Sunday, January 22, 2023

Derby County 2-1 Bolton Wanderers

It's Tuesday morning. I'm sitting in my armchair ploughing my way through a huge bowl of porridge, whilst plotting my movements for the week ahead. There's a huge commotion coming from Ms Moon's office upstairs. I hear a "oh God" and a "oh nooo" followed by a huge shriek. I lift the bowl of porridge from off my lap and place it on a small table. I dash up the stairs to find the good lady in a flood of tears. What could have happened? "Has Cain Dingle met a grisly ending on 'C' Wing at HMP Armley?" (near to the Emmerdale Farm studios in Leeds). "No babe, it's much worse than that, Ken Bruce is leaving Radio 2 and taking his PopMaster music quiz game with him.

"Bloody hell, I thought it was something more important like life and death or an announcement of Series 3 of 'Early Doors.' Let's face it, the Ken Bruce Show is pretty pants apart from the quiz. It looks like the BBC haven't renewed the grumpy Scotsman's huge contract (he'll be on £500k plus) which expires in March. We can still fall out over PopMaster as the princess will be tuning in to his new home at Greatest Hits Radio, where one of Sticky's old favourites, Simon Mayo, spins some 7s.
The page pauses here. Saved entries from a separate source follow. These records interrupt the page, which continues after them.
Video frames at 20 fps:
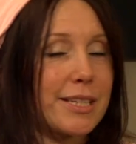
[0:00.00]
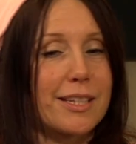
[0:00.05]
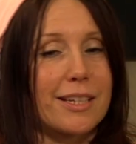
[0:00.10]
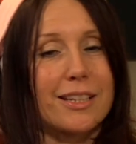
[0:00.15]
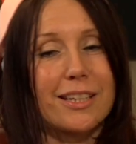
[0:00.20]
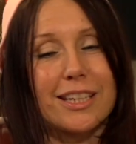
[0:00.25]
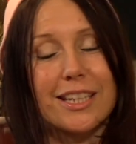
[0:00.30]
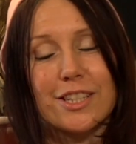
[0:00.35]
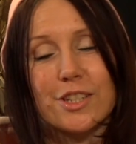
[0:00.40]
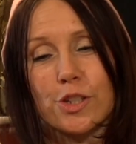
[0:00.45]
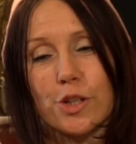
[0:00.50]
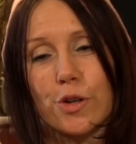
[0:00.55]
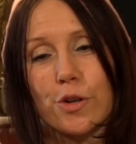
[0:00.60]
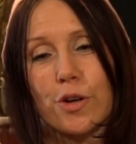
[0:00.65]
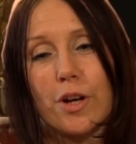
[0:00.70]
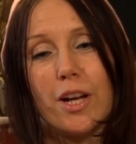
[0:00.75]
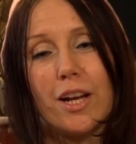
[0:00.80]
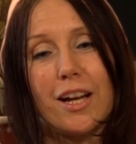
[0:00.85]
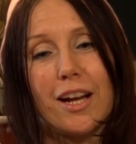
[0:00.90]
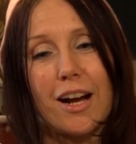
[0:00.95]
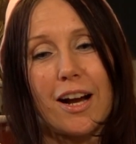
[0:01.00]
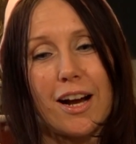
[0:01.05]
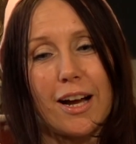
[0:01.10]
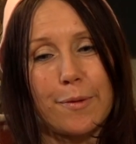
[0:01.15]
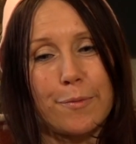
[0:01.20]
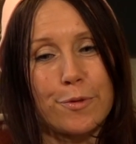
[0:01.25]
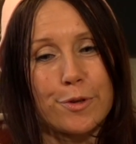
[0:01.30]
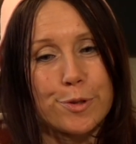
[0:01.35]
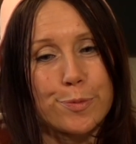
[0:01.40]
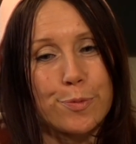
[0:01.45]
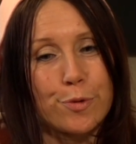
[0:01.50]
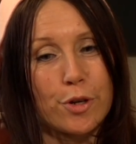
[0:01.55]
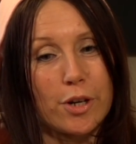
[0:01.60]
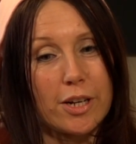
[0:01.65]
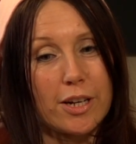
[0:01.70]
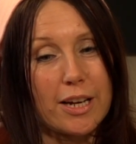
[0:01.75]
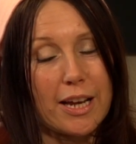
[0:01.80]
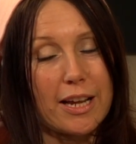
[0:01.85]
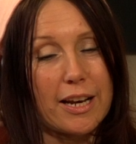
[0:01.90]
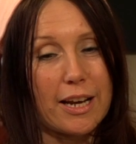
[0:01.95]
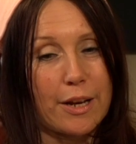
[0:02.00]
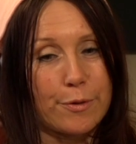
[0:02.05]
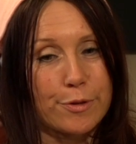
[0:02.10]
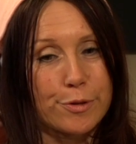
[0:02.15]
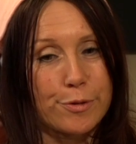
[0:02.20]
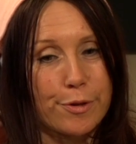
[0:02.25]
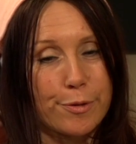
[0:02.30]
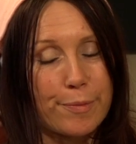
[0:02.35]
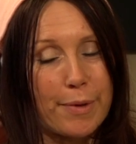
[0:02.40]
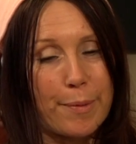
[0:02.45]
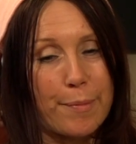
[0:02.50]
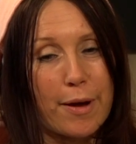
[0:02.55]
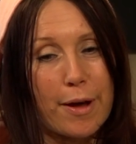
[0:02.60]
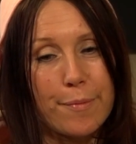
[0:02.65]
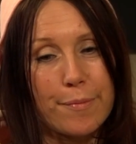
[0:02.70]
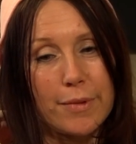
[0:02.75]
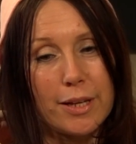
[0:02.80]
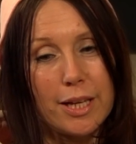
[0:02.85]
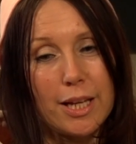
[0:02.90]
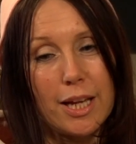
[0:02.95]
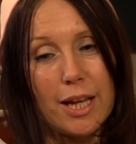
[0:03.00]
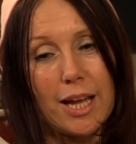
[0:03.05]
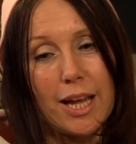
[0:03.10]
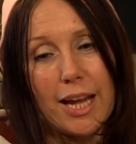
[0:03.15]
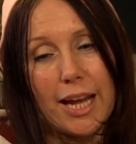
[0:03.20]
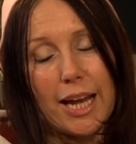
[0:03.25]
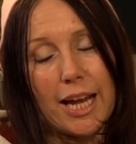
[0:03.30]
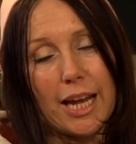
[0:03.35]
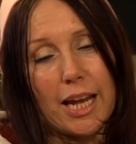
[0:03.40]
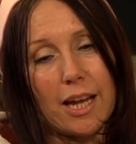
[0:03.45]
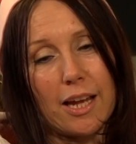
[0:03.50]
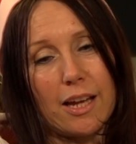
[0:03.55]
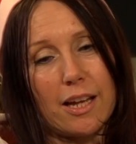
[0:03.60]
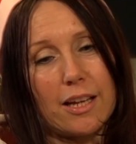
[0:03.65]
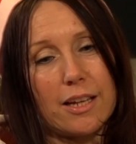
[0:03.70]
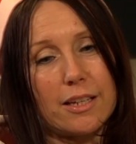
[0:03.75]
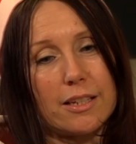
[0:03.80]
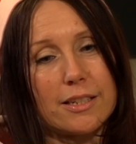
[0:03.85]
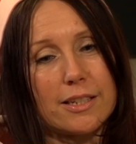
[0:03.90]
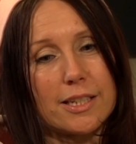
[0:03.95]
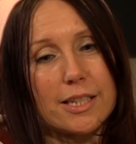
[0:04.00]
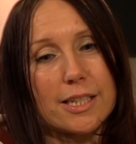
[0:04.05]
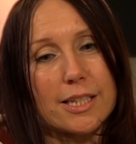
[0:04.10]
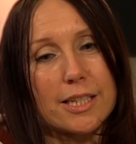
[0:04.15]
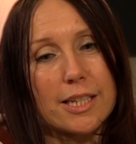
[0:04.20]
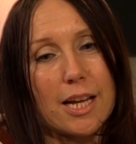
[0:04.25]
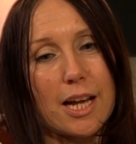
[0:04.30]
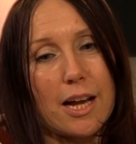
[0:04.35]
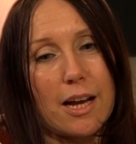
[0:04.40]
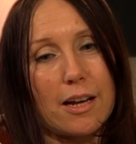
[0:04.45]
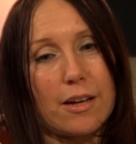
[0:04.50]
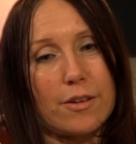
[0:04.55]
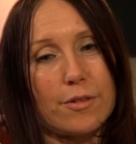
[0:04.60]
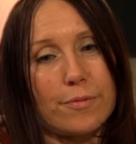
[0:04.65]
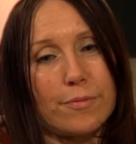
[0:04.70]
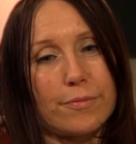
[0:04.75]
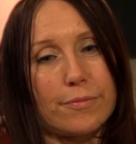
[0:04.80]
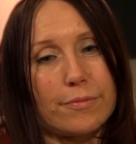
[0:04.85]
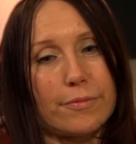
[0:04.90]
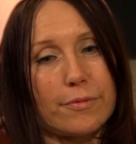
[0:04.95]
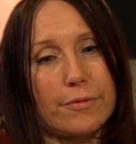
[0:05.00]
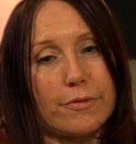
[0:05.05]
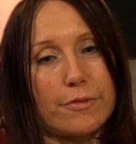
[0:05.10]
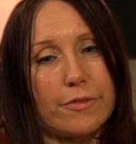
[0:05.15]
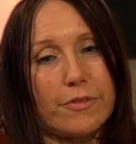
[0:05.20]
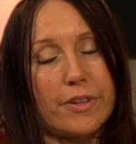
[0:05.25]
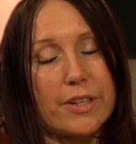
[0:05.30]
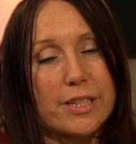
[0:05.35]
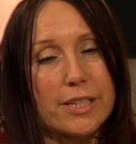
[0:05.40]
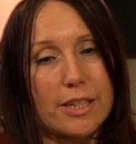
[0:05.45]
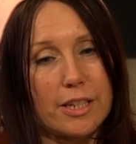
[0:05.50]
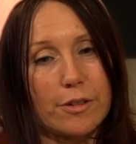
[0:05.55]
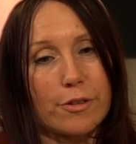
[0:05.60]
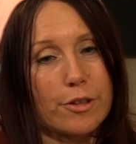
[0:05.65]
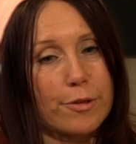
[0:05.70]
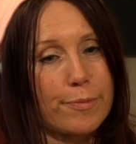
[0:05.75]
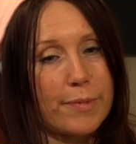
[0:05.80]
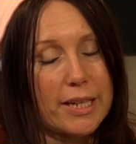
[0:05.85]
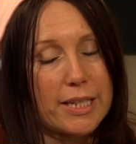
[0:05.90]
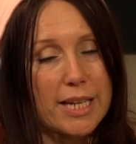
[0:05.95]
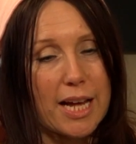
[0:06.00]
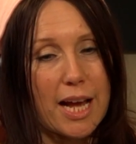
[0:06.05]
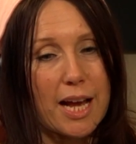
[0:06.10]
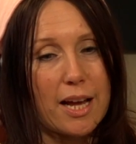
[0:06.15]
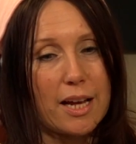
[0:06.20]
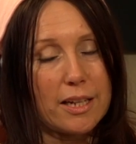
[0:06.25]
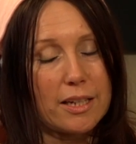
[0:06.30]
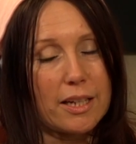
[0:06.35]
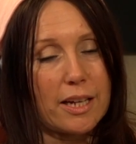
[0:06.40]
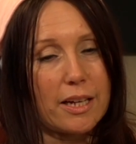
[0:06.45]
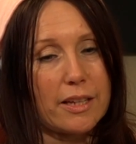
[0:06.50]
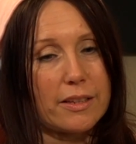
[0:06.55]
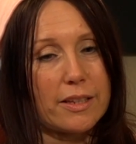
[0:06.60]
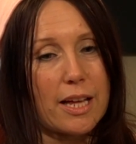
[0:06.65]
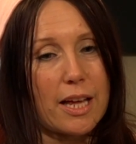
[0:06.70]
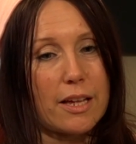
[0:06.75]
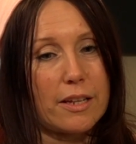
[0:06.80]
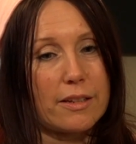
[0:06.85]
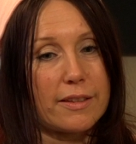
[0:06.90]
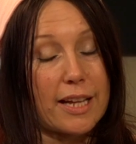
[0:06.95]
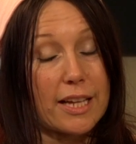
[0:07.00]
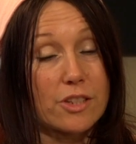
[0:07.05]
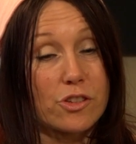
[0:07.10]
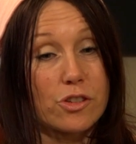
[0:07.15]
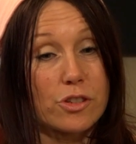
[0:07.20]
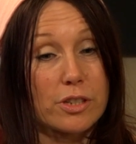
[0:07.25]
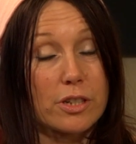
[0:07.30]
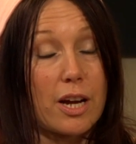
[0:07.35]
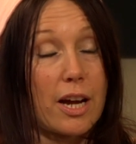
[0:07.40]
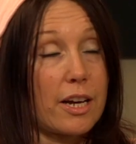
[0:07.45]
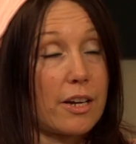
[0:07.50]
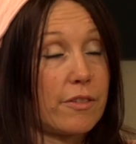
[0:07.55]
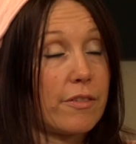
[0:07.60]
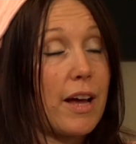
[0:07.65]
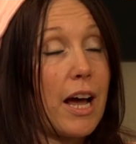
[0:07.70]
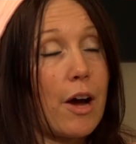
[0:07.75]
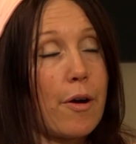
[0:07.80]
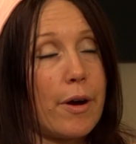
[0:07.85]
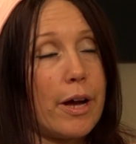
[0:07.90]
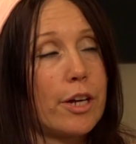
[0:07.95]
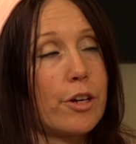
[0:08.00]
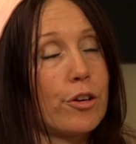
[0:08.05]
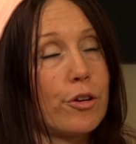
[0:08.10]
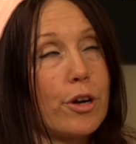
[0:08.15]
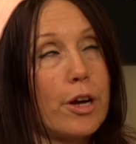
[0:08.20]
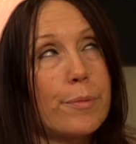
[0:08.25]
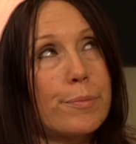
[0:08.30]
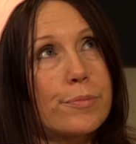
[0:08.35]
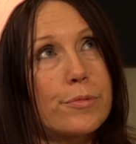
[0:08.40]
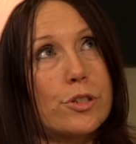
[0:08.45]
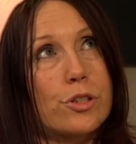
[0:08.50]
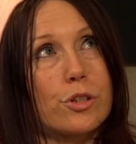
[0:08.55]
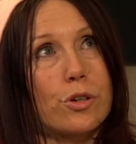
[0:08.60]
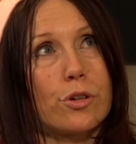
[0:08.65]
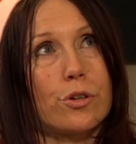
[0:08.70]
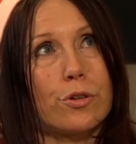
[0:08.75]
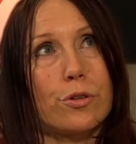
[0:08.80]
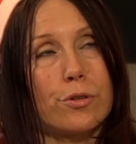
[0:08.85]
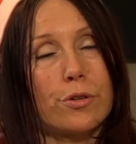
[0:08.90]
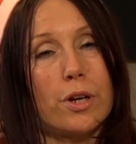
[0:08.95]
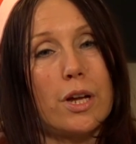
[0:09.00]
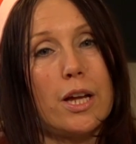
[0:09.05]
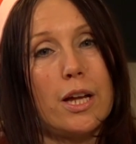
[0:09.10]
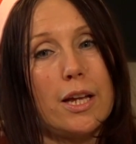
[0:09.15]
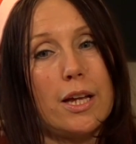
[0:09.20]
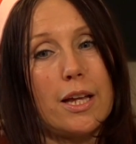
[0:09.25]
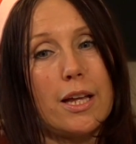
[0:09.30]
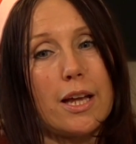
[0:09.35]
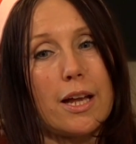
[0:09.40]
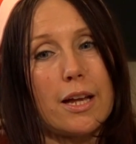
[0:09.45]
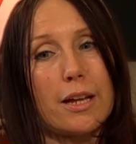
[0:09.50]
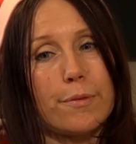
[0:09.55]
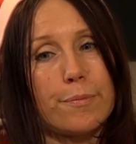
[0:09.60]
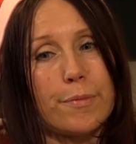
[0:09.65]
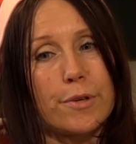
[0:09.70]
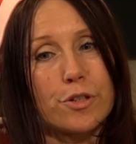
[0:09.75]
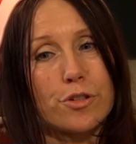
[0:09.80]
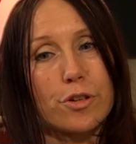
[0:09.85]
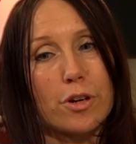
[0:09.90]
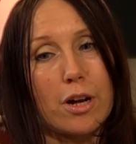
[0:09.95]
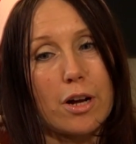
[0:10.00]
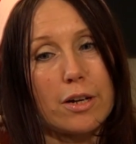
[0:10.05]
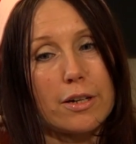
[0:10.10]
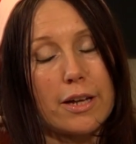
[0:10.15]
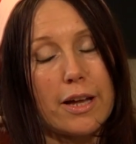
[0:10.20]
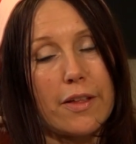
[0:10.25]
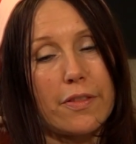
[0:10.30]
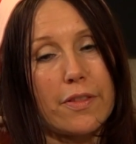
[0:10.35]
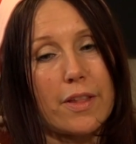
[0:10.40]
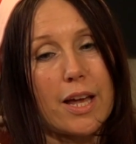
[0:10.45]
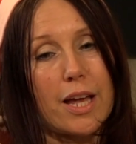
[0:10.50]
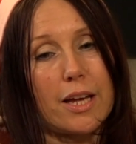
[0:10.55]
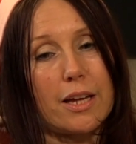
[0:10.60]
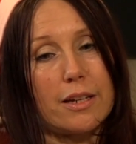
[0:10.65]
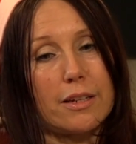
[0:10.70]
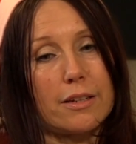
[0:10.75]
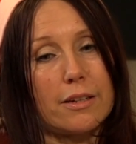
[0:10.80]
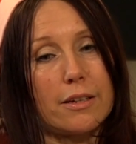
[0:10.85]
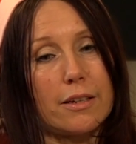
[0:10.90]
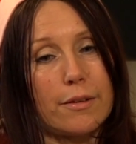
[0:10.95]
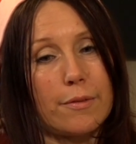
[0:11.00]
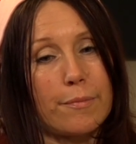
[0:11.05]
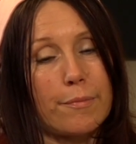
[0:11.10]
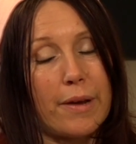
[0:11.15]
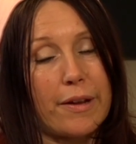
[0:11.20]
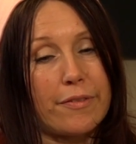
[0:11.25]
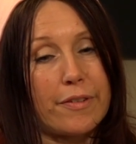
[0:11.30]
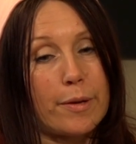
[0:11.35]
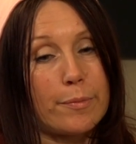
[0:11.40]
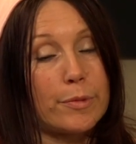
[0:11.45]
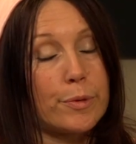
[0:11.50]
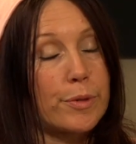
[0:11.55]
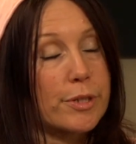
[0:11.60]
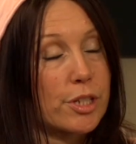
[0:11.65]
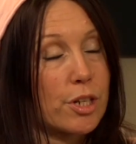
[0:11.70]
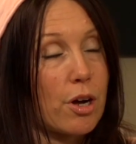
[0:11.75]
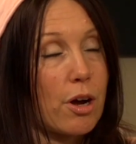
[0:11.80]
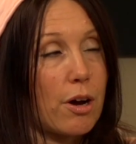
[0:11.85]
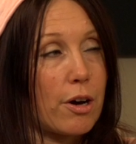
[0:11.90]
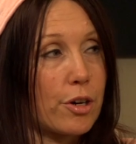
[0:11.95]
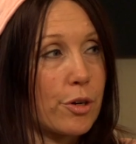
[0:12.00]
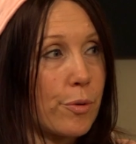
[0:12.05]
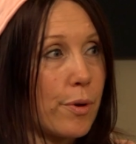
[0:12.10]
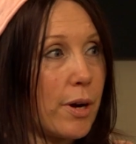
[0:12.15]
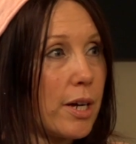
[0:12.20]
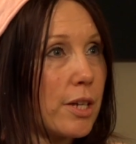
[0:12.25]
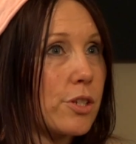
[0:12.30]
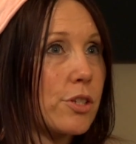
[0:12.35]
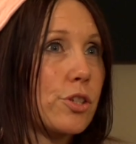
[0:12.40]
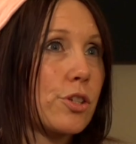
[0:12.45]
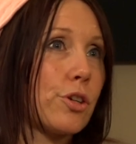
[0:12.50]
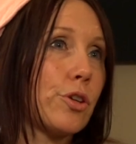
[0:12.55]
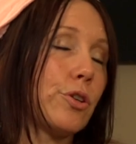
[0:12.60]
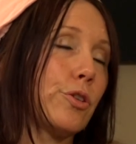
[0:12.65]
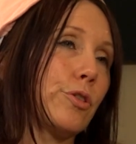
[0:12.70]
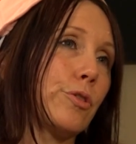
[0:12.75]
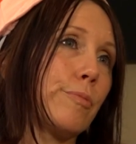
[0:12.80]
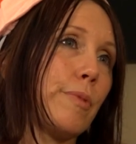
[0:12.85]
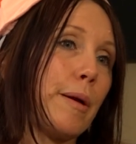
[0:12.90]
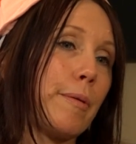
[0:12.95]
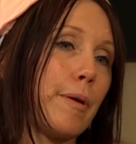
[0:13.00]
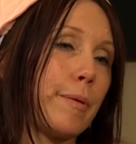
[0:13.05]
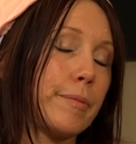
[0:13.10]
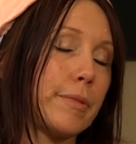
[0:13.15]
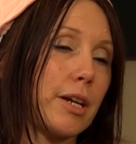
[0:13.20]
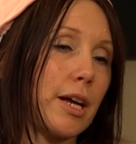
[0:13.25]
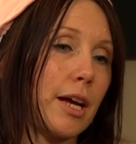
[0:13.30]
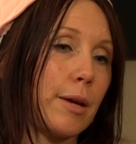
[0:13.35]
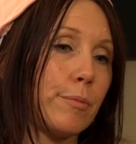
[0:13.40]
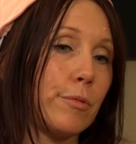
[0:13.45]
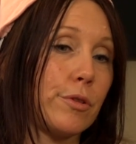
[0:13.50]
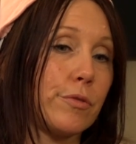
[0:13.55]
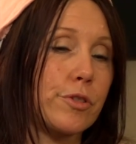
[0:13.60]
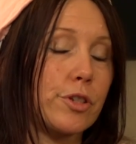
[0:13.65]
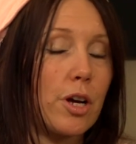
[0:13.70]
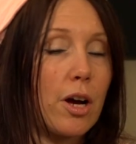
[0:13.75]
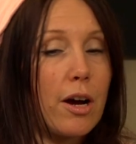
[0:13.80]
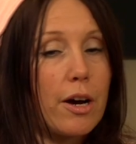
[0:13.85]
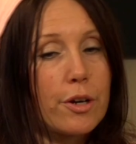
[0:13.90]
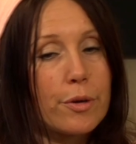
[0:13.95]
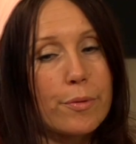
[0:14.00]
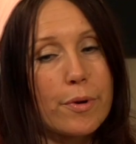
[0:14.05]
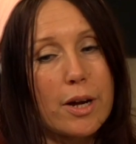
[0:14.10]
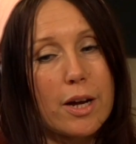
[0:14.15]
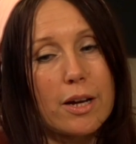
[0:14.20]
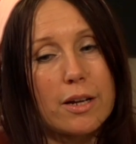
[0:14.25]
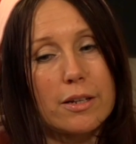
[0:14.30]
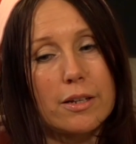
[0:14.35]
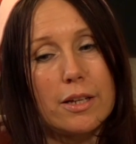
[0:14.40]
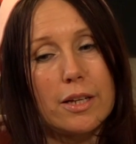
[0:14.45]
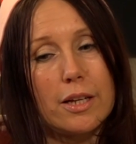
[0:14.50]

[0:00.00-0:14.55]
basically. So I was born and I was with my mom and visiting with my dad. And then that's just kind of how I grew up. So Montreal, and then my family was in Ottawa. So my mom and I moved to Ottawa.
I open my diary, and flick through the pages to this week. It's an action packed schedule. Monday evening was spent in the hipster area of Hockley, in Nottingham city centre. Teatime is whiled away at Sexy Mamma Love Spaghetti, on Heathcote St. It describes itself as serving authentic Italian food and is walk-ins only. I grab the last available table and plump for Bolognese in penne pasta and Ragu - I could have rustled up something better myself, and a damn sight cheaper too, than the £14 that was chalked up on the blackboard.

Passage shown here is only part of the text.